Электрическая лампочка слабо освещала вход, и Павел Николаевич с трудом различал лица прохожих. Он всматривался в них, вытягивая шею.
— Кого ищешь, отец? — остановился пред ним Николай. — Хорошо ты выступал…
— Постой! — ухватился за него Поликанов. — Постой: ты слыхал что-нибудь про Феньку да про директора?
— Нет. Ничего не слыхал. А в чем дело?
— Не слыхал? Пойдем.
Он отвел, решив на сегодня бросить розыски Федюшина, Николая в сторону и рассказал ему о насмешливых и злых словах горновщика.
— Болтает зря! — успокоил Николай отца.
Но Павел Николаевич не успокоился. Он решил немедленно идти домой.
— Я с тобой, отец.
Дома, куда они дошли молча, Павел Николаевич сразу спросил жену:
— Федосья дома?
— Дома.
— Зови ее!
Федосья пришла на зов и посмотрела на отца, лицо которого было пасмурно и не предвещало ничего хорошего, — спокойно, со сдержанной улыбкою. Отец вскинул голову и раздельно, вкладывая в слова брезгливую ярость и неутешимое презрение, спросил:
— У тебя што происходит с директором?
Федосья на мгновение опустила глаза, но сразу же встряхнулась, поглядела на мать, на брата и ответила:
— Мы завтра записываться с ним идем… Я, тятя, вчера еще хотела тебе сказать, да не пришлось…
— Вот… так! — ошеломленно протянул Павел Николаевич. — Угостила доченька! Записываться идет, а родителям напоследок сказывает!.. Красота! Заслужили, значит!
Павел Николаевич махнул рукою, сжал губы и круто повернул из комнаты. Мать схватила Федосью за плечо:
— Да когда же это вы сговорились с ним?
Девушка исподлобья глянула на мать, полуоткрыла губы, обнажив свежую белизну зубов. Николай весело улыбался. Взглянув на него, улыбнулась и Федосья и шутливо, но с нежной насмешкой в голосе заметила:
— А долго ли?!
Мать вздохнула, схватила конец головного платка, смахнула ненужную слезу и потянулась ласково к дочери.
Глазуровщицы обступили Федосью и стали поздравлять.

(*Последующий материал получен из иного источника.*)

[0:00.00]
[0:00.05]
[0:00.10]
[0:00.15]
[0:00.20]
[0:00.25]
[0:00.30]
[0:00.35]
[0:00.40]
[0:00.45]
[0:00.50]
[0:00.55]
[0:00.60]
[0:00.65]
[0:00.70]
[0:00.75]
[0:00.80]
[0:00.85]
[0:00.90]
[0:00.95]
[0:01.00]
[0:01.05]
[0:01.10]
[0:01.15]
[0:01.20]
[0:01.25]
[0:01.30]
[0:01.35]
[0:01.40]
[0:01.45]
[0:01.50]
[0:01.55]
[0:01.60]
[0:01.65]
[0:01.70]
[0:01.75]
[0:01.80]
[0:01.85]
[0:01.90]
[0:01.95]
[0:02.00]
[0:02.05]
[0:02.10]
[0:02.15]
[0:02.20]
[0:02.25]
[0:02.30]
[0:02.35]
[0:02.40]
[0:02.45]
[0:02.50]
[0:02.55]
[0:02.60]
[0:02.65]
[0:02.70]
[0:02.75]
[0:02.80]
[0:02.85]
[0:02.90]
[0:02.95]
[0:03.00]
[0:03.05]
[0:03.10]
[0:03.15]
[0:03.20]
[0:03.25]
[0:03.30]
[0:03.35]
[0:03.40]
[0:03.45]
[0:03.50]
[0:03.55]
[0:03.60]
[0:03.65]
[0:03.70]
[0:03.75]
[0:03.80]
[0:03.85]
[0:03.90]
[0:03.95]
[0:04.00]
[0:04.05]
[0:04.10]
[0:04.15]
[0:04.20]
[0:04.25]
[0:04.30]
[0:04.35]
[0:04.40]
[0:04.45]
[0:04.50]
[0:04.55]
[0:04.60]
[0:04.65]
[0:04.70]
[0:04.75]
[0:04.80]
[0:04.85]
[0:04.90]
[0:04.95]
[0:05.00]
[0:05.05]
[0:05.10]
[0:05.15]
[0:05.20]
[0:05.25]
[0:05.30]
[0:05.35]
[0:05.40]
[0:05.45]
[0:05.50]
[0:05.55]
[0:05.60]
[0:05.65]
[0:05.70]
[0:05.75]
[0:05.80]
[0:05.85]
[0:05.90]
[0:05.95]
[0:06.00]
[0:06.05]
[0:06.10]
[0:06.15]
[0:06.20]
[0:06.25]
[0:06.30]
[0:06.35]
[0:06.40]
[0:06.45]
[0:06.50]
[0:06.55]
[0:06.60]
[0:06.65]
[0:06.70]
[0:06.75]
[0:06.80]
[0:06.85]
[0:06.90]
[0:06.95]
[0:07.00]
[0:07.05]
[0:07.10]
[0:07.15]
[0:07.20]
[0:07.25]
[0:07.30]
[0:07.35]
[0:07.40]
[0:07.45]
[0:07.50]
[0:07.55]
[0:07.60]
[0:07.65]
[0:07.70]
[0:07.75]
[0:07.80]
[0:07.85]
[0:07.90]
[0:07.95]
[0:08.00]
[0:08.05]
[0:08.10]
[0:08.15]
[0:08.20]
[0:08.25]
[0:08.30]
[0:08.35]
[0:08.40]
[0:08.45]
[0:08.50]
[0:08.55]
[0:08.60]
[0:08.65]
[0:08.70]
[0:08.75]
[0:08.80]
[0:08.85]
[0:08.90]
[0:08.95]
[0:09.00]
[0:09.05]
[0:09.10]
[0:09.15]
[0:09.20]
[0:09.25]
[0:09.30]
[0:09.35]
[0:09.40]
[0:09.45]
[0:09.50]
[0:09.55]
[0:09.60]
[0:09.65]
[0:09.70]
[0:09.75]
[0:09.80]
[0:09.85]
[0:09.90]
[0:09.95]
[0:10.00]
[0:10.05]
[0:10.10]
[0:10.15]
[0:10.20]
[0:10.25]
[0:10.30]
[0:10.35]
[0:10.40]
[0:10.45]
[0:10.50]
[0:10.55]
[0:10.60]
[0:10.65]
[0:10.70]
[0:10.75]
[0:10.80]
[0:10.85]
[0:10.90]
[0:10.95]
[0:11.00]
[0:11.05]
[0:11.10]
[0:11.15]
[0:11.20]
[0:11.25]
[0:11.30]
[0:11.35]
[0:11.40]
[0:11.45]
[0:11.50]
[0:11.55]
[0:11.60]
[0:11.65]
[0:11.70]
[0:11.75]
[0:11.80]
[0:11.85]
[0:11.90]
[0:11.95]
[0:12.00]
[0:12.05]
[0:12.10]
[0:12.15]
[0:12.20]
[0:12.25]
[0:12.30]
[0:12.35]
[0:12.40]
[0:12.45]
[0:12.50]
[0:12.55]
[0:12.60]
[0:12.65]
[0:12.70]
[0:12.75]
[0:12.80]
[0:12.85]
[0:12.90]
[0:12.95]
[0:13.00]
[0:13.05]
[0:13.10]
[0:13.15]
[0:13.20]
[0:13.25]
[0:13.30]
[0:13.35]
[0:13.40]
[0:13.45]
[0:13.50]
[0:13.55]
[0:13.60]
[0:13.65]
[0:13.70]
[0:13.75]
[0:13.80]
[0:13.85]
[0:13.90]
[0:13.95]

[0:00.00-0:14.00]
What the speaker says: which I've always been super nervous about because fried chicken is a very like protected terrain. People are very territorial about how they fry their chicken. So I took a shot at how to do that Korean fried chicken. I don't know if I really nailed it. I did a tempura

— Ну, Федосья, молодчина! — сказала, сияя дружелюбною улыбкою, Павловна. — Мы, бать, думали, что тебя инженер захапает, а ты дилектора цапанула самого! Молодчина!
Федосья, подавляя смущенье, отшучивалась. Женщины оглядывали ее, словно обновилась она чем-то, стала иной, и она ежилась под их лукавыми, щупающими, бесстыдными бабьими взглядами.